What you return must match the records below character for character, except that no picture appears.

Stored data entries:
☆ ☆ ☆ ☆ ☆

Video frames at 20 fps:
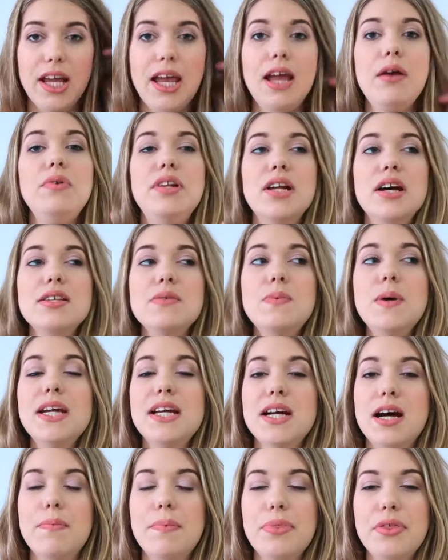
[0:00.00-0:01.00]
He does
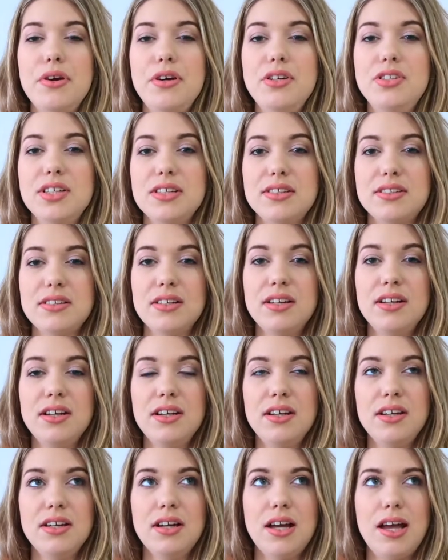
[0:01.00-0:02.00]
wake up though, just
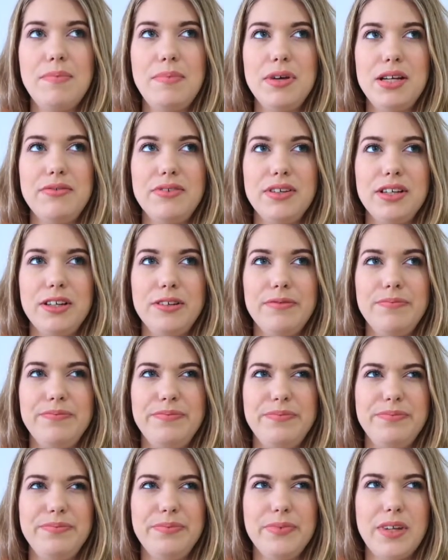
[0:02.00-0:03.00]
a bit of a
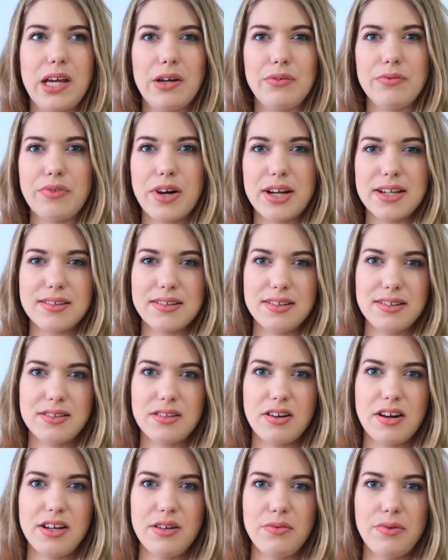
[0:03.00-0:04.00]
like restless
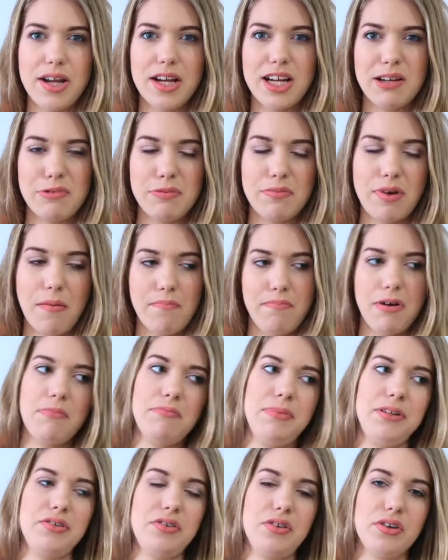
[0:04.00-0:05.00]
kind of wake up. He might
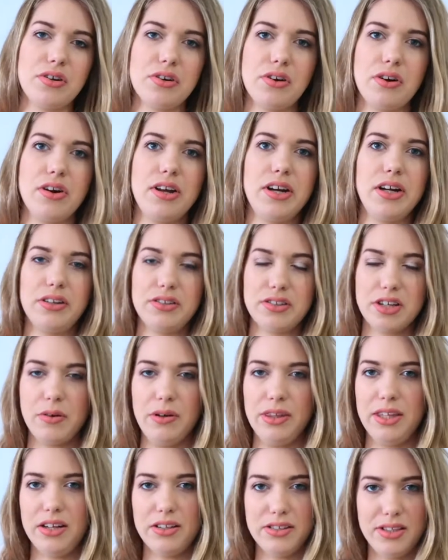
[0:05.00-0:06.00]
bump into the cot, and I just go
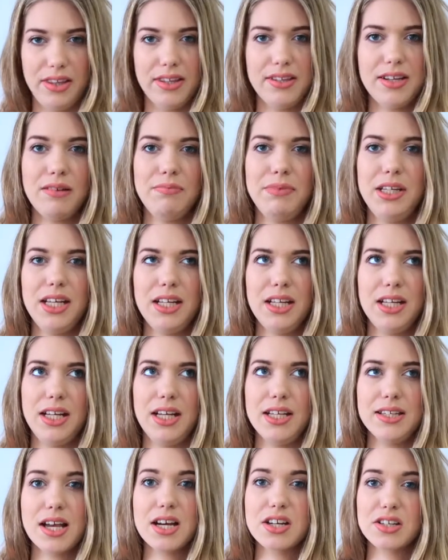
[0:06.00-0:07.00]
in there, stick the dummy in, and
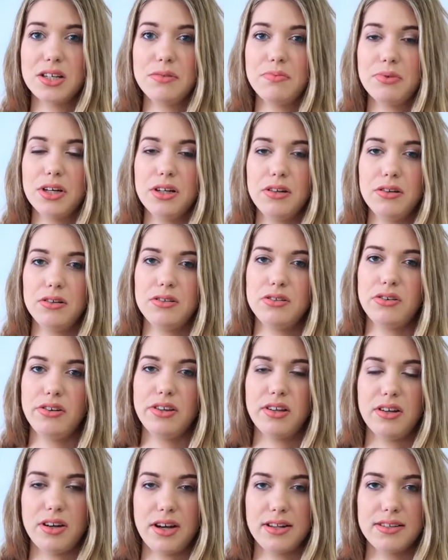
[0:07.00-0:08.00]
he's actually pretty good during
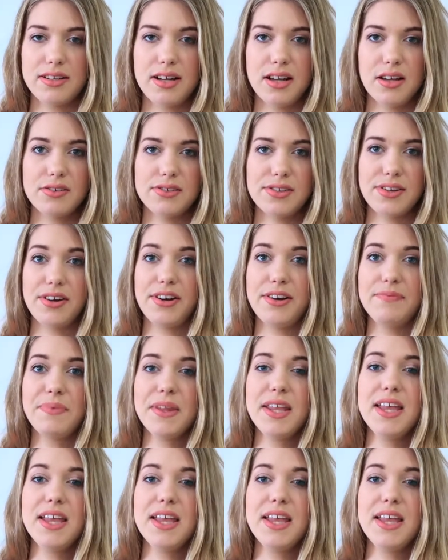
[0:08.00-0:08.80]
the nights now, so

☆ ☆ ☆ ☆ ☆

**Answer space:**
Video frames at 20 fps:
[0:00.00-0:01.00]
He does
[0:01.00-0:02.00]
wake up though, just
[0:02.00-0:03.00]
a bit of a
[0:03.00-0:04.00]
like restless
[0:04.00-0:05.00]
kind of wake up. He might
[0:05.00-0:06.00]
bump into the cot, and I just go
[0:06.00-0:07.00]
in there, stick the dummy in, and
[0:07.00-0:08.00]
he's actually pretty good during
[0:08.00-0:08.80]
the nights now, so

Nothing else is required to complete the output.